▶ _PROVIDED ENTRIES_
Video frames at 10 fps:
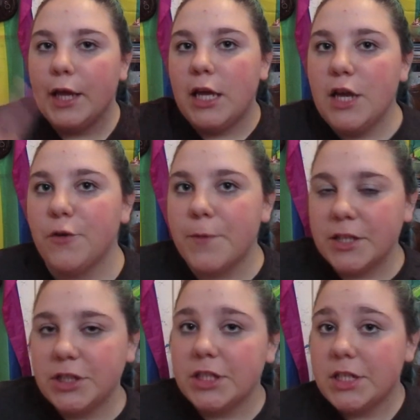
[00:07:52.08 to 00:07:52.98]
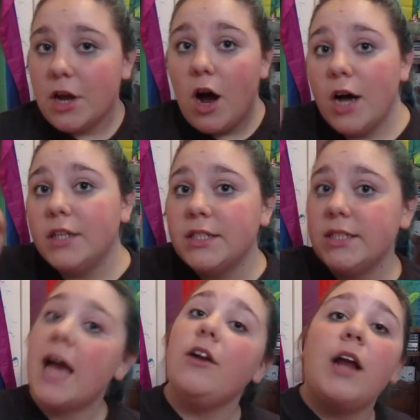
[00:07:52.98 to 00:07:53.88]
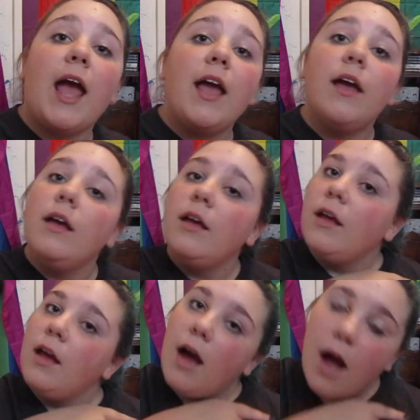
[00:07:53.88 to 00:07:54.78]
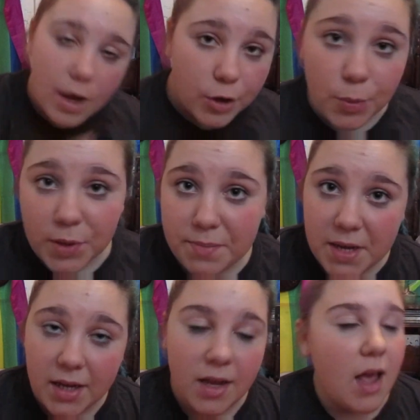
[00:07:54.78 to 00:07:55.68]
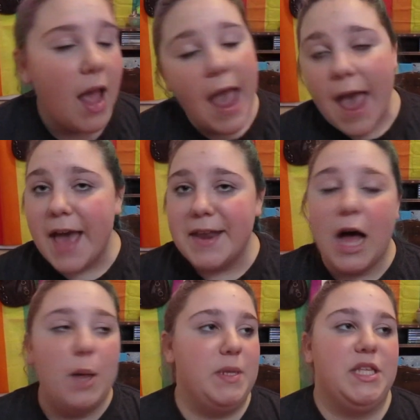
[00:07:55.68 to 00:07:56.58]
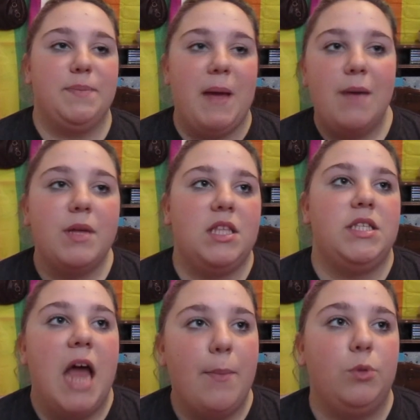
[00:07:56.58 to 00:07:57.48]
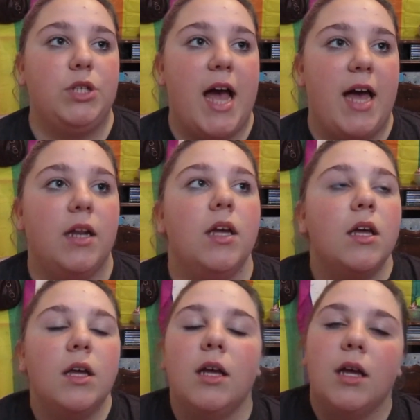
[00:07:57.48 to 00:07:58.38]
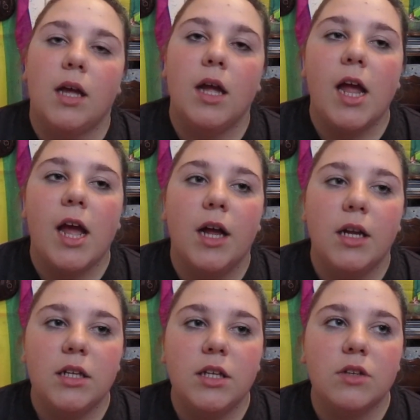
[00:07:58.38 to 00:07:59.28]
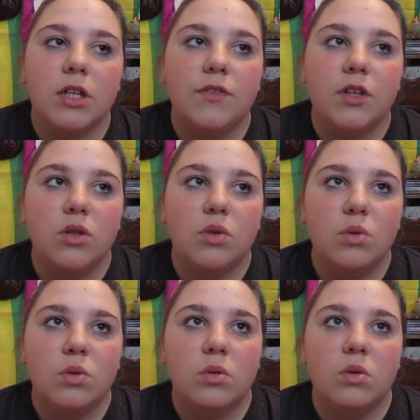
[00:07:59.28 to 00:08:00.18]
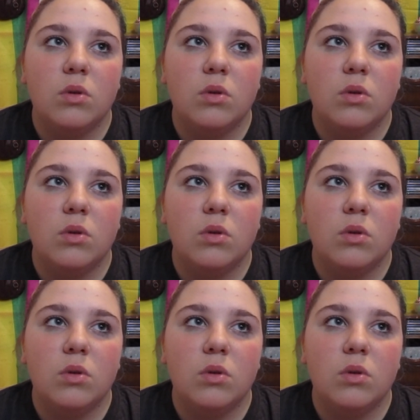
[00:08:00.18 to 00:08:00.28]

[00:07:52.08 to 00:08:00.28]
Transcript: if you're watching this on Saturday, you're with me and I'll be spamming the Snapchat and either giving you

* * *

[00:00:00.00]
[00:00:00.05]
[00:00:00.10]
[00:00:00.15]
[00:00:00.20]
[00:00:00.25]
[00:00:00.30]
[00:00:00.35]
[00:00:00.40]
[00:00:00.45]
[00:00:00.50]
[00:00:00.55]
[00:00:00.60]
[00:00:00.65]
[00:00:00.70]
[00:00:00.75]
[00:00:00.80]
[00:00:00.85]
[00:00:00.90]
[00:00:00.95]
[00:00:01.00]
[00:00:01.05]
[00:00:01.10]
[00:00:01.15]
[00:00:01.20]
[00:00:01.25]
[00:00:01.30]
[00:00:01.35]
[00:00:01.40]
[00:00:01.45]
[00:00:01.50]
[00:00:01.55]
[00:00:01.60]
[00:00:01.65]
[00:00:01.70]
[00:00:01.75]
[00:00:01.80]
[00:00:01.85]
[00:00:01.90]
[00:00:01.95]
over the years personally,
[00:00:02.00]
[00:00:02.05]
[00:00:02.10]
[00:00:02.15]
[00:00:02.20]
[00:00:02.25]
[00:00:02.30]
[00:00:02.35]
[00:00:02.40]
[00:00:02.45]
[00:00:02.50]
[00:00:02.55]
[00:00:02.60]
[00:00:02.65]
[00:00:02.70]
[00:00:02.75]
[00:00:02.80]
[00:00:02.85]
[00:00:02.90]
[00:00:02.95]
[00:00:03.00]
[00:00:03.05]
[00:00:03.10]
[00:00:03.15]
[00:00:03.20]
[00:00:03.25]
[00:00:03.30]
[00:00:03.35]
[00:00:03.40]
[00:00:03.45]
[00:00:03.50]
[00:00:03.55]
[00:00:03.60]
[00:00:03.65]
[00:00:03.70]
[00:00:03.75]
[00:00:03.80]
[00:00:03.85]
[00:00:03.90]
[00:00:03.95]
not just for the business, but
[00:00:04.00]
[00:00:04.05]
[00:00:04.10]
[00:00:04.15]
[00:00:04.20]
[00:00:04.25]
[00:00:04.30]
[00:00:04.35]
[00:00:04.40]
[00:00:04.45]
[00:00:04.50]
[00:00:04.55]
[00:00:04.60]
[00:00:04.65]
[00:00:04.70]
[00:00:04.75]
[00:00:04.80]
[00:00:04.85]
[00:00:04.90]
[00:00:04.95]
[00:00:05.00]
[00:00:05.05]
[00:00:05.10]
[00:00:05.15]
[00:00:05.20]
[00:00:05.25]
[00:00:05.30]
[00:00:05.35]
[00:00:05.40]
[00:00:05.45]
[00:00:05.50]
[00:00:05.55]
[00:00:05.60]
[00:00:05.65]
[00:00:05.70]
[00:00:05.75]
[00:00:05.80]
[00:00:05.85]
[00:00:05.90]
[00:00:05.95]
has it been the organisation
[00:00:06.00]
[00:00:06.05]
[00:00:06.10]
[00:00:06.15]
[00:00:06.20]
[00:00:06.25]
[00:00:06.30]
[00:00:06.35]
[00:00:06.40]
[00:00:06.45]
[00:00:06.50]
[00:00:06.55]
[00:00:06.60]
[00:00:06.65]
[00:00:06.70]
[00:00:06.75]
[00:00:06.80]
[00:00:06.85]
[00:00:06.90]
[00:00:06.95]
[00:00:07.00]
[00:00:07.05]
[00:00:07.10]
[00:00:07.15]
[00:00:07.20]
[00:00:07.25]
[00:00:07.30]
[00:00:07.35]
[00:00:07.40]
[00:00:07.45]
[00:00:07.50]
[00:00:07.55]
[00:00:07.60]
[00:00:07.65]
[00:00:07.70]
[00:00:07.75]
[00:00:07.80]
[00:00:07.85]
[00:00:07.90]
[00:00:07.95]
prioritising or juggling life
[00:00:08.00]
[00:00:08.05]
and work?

▶ _PROMPT_
In the entries above, find the line holding "[00:00:04.40]" and the line holding "[00:00:05.70]"; print both of them and every line between, exactly, and nothing else.

▶ _ANSWER_
[00:00:04.40]
[00:00:04.45]
[00:00:04.50]
[00:00:04.55]
[00:00:04.60]
[00:00:04.65]
[00:00:04.70]
[00:00:04.75]
[00:00:04.80]
[00:00:04.85]
[00:00:04.90]
[00:00:04.95]
[00:00:05.00]
[00:00:05.05]
[00:00:05.10]
[00:00:05.15]
[00:00:05.20]
[00:00:05.25]
[00:00:05.30]
[00:00:05.35]
[00:00:05.40]
[00:00:05.45]
[00:00:05.50]
[00:00:05.55]
[00:00:05.60]
[00:00:05.65]
[00:00:05.70]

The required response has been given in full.